Localizing the exact pathological regions in a given medical scan is an important imaging problem that traditionally requires a large amount of bounding box ground truth annotations to be accurately solved. However, there exist alternative, potentially weaker, forms of supervision, such as accompanying free-text reports, which are readily available. The task of performing localization with textual guidance is commonly referred to as phrase grounding. In this work, we use a publicly available Foundation Model, namely the Latent Diffusion Model, to perform this challenging task. This choice is supported by the fact that the Latent Diffusion Model, despite being generative in nature, contains cross-attention mechanisms that implicitly align visual and textual features, thus leading to intermediate representations that are suitable for the task at hand. In addition, we aim to perform this task in a zero-shot manner, i.e., without any training on the target task, meaning that the model's weights remain frozen. To this end, we devise strategies to select features and also refine them via post-processing without extra learnable parameters. We compare our proposed method with state-of-the-art approaches which explicitly enforce image-text alignment in a joint embedding space via contrastive learning. Results on a popular chest X-ray benchmark indicate that our method is competitive with SOTA on different types of pathology, and even outperforms them on average in terms of two metrics (mean IoU and AUC-ROC). Source code will be released upon acceptance at https://github.com/vios-s.
Paper Structure (24 sections, 5 equations, 3 figures, 3 tables, 1 algorithm)

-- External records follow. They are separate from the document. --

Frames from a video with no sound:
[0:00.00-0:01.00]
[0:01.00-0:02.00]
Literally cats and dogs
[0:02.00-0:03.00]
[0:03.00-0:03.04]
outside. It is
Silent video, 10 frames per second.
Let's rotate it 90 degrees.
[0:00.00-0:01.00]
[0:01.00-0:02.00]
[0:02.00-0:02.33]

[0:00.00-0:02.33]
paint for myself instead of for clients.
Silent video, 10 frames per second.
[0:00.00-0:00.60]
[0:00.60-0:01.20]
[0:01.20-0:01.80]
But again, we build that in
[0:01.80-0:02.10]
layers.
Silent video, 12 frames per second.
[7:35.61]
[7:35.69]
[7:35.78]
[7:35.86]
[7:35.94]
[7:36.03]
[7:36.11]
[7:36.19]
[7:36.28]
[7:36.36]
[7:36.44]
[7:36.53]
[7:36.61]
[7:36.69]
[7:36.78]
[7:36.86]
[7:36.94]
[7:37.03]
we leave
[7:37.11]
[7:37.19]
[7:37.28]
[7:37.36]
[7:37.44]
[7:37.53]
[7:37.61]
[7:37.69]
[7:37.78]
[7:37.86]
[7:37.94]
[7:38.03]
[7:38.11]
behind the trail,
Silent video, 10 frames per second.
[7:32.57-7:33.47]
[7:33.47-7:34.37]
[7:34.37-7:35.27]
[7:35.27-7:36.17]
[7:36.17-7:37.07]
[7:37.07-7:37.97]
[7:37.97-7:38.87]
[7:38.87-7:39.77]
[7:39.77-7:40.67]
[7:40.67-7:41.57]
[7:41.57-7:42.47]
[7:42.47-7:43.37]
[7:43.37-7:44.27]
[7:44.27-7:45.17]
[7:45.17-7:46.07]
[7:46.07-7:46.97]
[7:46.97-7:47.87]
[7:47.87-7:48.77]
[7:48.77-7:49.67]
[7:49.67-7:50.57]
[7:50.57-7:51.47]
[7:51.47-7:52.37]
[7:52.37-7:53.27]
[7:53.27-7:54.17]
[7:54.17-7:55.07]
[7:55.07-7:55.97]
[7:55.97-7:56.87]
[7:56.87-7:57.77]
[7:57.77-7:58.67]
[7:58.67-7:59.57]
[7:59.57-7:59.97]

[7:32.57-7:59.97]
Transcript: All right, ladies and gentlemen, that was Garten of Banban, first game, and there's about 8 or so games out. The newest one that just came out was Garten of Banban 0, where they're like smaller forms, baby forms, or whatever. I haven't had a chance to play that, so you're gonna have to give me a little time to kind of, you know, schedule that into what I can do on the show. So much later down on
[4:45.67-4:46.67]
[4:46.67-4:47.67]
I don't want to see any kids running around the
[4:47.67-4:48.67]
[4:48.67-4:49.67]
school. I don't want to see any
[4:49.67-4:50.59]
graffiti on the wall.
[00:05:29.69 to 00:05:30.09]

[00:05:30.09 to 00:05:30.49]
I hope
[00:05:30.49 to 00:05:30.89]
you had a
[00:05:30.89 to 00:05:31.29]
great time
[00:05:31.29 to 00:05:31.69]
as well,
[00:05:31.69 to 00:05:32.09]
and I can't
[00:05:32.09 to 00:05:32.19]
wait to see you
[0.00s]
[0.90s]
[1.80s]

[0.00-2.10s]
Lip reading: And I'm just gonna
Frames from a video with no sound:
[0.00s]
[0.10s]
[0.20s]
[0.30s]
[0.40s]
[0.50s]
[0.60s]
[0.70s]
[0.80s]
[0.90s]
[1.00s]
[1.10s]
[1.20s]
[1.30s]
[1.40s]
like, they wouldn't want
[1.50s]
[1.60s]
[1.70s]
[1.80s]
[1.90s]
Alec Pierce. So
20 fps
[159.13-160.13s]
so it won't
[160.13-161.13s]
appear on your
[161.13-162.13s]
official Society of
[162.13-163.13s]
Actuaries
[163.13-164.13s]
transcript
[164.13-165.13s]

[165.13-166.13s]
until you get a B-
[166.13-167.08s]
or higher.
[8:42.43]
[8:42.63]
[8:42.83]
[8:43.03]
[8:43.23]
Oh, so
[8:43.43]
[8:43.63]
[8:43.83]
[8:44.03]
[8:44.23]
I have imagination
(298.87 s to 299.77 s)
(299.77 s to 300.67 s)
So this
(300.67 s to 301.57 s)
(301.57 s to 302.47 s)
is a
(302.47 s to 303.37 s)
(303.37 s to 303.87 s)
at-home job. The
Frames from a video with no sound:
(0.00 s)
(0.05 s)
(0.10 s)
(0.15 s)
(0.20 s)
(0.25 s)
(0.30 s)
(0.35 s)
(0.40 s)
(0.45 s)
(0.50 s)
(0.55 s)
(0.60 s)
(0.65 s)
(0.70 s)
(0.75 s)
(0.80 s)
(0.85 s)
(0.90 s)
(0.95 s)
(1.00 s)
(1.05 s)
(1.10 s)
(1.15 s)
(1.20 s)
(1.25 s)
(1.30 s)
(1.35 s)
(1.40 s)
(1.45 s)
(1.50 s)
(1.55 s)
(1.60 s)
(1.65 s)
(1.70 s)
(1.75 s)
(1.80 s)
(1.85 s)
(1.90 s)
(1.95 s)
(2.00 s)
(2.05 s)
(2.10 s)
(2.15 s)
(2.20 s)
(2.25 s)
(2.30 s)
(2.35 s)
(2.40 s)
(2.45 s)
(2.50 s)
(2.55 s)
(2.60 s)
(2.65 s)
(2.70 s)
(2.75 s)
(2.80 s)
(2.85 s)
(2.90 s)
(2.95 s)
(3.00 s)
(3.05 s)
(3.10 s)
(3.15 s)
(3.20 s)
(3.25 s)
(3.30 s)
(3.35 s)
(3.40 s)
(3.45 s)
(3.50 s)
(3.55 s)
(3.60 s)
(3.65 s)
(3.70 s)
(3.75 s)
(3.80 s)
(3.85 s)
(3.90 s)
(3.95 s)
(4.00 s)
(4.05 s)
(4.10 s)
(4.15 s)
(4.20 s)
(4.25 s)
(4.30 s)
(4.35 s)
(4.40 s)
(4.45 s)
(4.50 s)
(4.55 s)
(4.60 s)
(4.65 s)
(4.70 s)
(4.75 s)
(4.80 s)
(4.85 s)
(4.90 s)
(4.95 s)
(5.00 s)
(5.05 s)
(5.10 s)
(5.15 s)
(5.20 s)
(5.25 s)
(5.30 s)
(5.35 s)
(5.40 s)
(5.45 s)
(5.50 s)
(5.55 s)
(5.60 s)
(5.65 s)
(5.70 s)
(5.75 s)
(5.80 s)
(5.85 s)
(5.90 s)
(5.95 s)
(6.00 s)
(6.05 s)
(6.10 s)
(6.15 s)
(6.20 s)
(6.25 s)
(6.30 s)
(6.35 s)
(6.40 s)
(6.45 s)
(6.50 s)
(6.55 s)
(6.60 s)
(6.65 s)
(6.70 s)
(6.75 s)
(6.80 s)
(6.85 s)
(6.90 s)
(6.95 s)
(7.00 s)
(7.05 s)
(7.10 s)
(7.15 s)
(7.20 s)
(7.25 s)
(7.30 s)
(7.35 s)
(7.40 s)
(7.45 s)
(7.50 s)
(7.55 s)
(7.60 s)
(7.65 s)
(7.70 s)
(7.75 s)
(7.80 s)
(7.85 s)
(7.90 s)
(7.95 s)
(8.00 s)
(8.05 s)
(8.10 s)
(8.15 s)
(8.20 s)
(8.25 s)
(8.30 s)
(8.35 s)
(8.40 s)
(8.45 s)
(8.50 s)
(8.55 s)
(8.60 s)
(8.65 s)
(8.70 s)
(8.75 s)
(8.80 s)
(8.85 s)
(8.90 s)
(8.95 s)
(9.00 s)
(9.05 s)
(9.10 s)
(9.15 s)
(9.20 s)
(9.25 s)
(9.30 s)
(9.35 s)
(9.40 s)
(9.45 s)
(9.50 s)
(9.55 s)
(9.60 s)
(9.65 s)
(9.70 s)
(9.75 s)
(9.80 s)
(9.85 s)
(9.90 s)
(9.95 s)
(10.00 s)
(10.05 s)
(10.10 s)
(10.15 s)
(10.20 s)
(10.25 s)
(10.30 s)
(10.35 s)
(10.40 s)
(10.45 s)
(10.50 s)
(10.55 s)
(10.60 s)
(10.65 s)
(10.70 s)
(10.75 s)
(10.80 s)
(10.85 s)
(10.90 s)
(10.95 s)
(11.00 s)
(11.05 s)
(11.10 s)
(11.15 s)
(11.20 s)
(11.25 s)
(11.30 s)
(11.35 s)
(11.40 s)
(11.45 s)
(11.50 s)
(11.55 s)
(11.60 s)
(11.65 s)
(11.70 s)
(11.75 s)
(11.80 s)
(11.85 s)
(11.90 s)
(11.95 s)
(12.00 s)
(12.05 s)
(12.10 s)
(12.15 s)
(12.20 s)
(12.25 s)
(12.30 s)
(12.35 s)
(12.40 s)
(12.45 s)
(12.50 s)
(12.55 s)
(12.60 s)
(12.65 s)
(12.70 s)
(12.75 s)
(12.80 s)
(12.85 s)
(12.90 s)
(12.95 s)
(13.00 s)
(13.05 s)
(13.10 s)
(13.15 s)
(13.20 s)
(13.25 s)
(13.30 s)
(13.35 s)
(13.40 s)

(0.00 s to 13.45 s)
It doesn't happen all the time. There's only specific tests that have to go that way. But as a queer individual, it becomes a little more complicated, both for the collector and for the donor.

This paper contains 24 sections, 5 equations, 3 figures, 3 tables, 1 algorithm.

Figures (3)

  • Figure 1: High-level description of the zero-shot phrase grounding task. Given input pairs of an image (chest X-ray) and its accompanying text prompt, we leverage cross-modal feature alignment mechanisms within a frozen Latent Diffusion Model (LDM) to extract heatmaps, which indicate the regions where image and text are maximally aligned. Then, we evaluate the generated heatmaps based on ground truth bounding boxes (shown in green) for pathology detection. Our method, thus, is an illustration of using pre-trained LDMs for downstream applications in a zero-shot setting.
  • Figure 2: Overview of our proposed phrase grounding pipeline based on the Latent Diffusion Model rombach2022high. The input image-text pair is first processed via the encoders $E$ and $\boldsymbol{\tau_\theta}$, respectively. Then, at each timestep of the diffusion process $t=1,...,T$, we gather cross-attention maps from the U-Net $\boldsymbol{\epsilon_\theta}$. The output heatmap $\mathbf{h}$ is generated by averaging the gathered attention maps.
  • Figure 3: Randomly selected results for the phrase grounding task. For each input image-prompt pair, we show the heatmaps generated from BioViLboecking2022making, BioViL-Tbannur2023learning and our own method, respectively, overlaid on the original images. Ground truth classes are highlighted in bold within each prompt. Ground truth bounding boxes are depicted in green. For each method, we also provide the reported $|$CNR$|$ and mIoU metrics (shown on top of each figure). Best viewed in colour.